# [Exercise]
Repeat, word for word and with nothing added, each line from the one containing "[2:21.30-2:22.30]" to the final line of the data, keeping both ends. Pictures are not part of the copy.

# [Dataset entries]

----

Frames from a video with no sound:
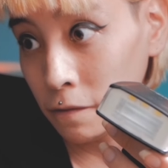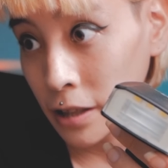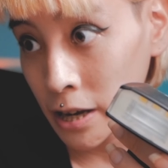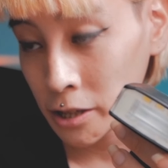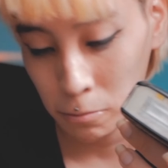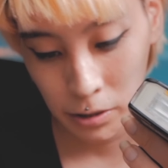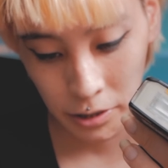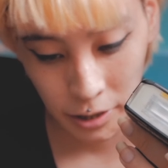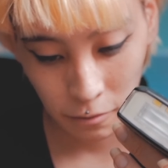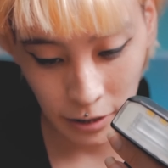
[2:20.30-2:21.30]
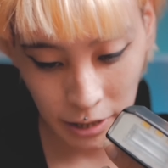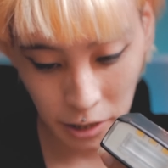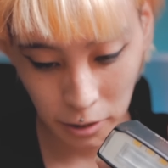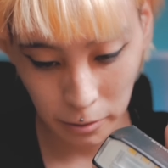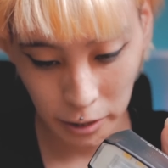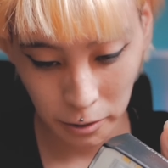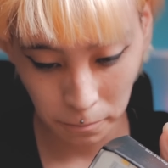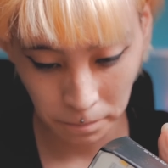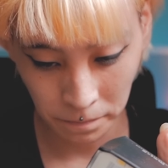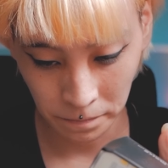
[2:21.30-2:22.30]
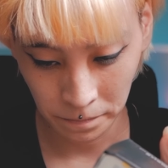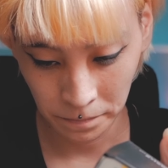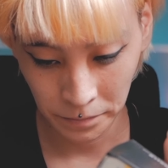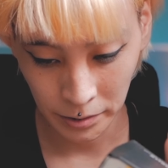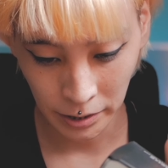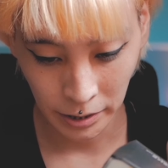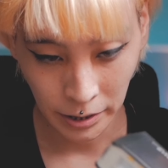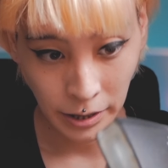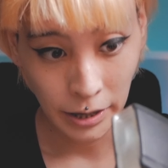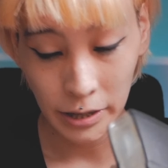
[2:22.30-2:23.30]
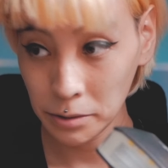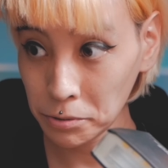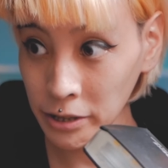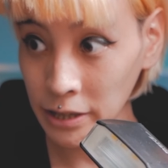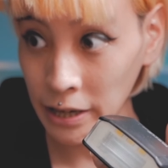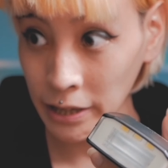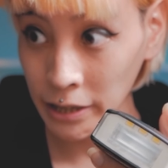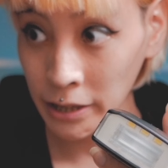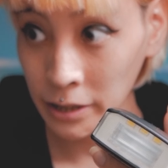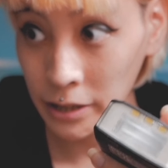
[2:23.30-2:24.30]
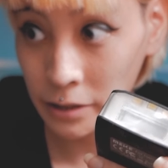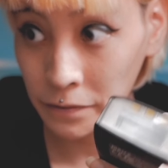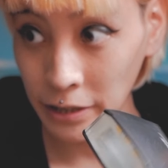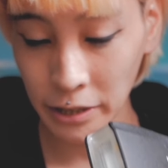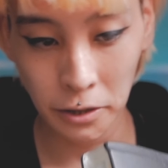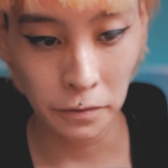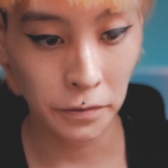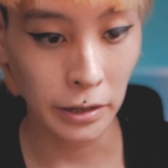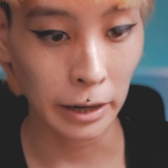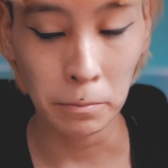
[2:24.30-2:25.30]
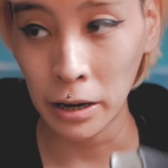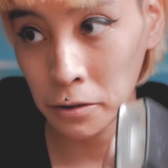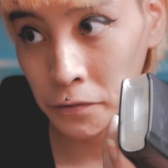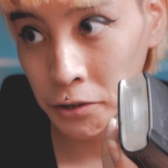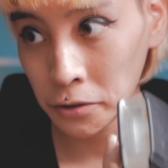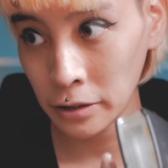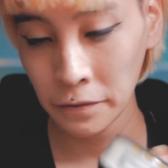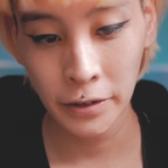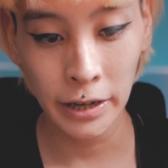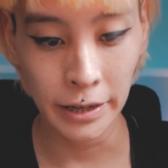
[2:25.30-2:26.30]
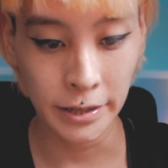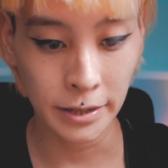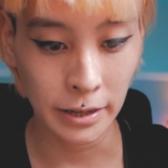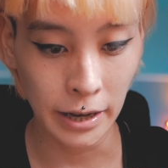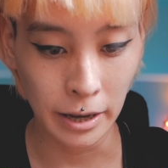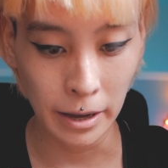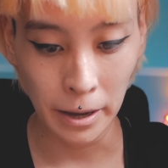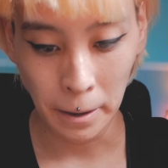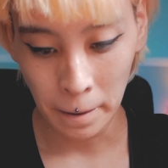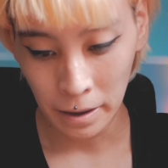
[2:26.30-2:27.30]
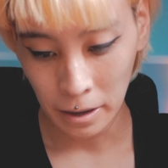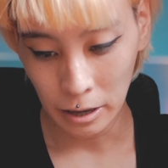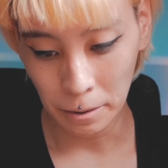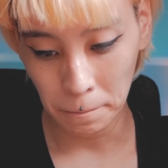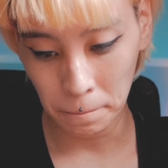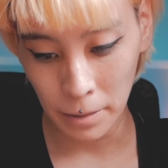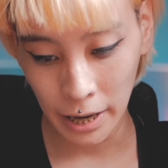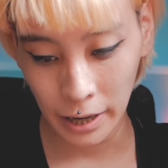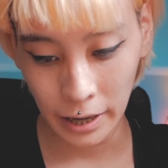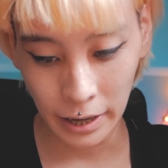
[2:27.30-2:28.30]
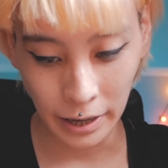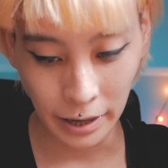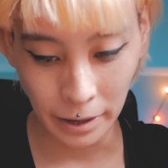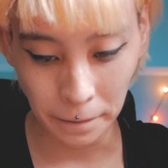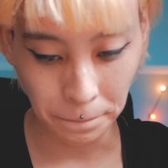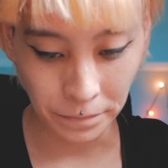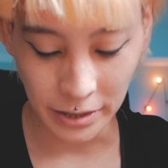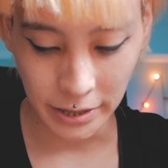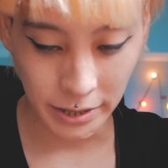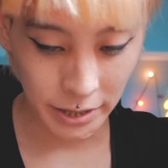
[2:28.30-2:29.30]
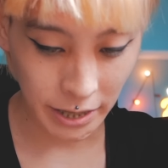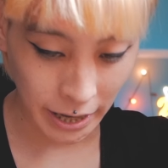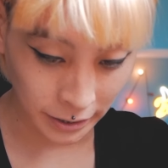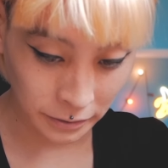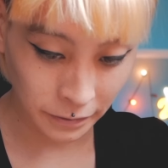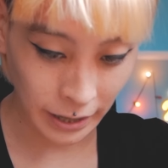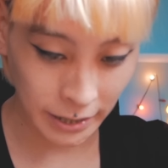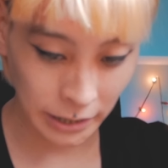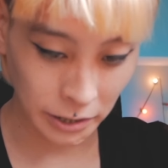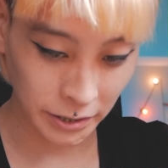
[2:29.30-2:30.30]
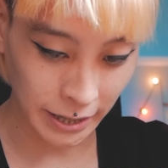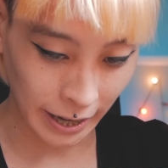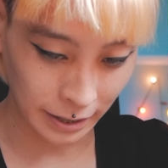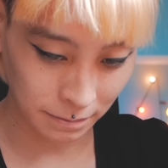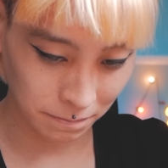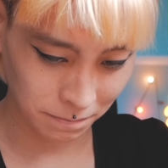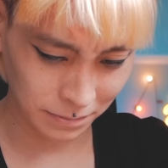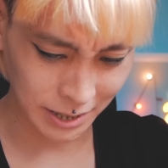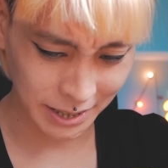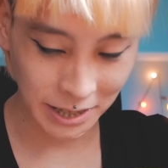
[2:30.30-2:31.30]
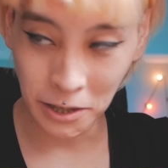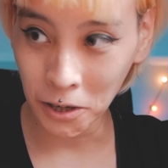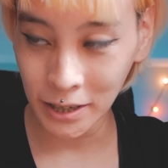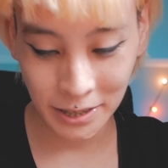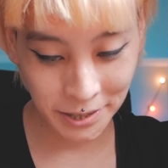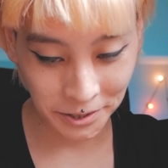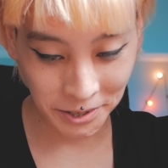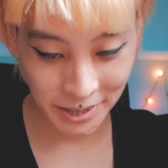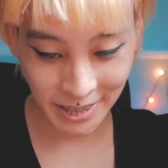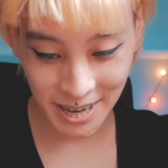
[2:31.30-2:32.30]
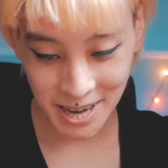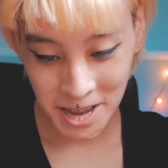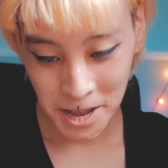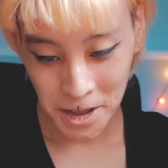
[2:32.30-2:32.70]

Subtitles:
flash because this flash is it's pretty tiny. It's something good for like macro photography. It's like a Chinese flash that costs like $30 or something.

----

# [Solution for this problem]
[2:21.30-2:22.30]
[2:22.30-2:23.30]
[2:23.30-2:24.30]
[2:24.30-2:25.30]
[2:25.30-2:26.30]
[2:26.30-2:27.30]
[2:27.30-2:28.30]
[2:28.30-2:29.30]
[2:29.30-2:30.30]
[2:30.30-2:31.30]
[2:31.30-2:32.30]
[2:32.30-2:32.70]

Subtitles:
flash because this flash is it's pretty tiny. It's something good for like macro photography. It's like a Chinese flash that costs like $30 or something.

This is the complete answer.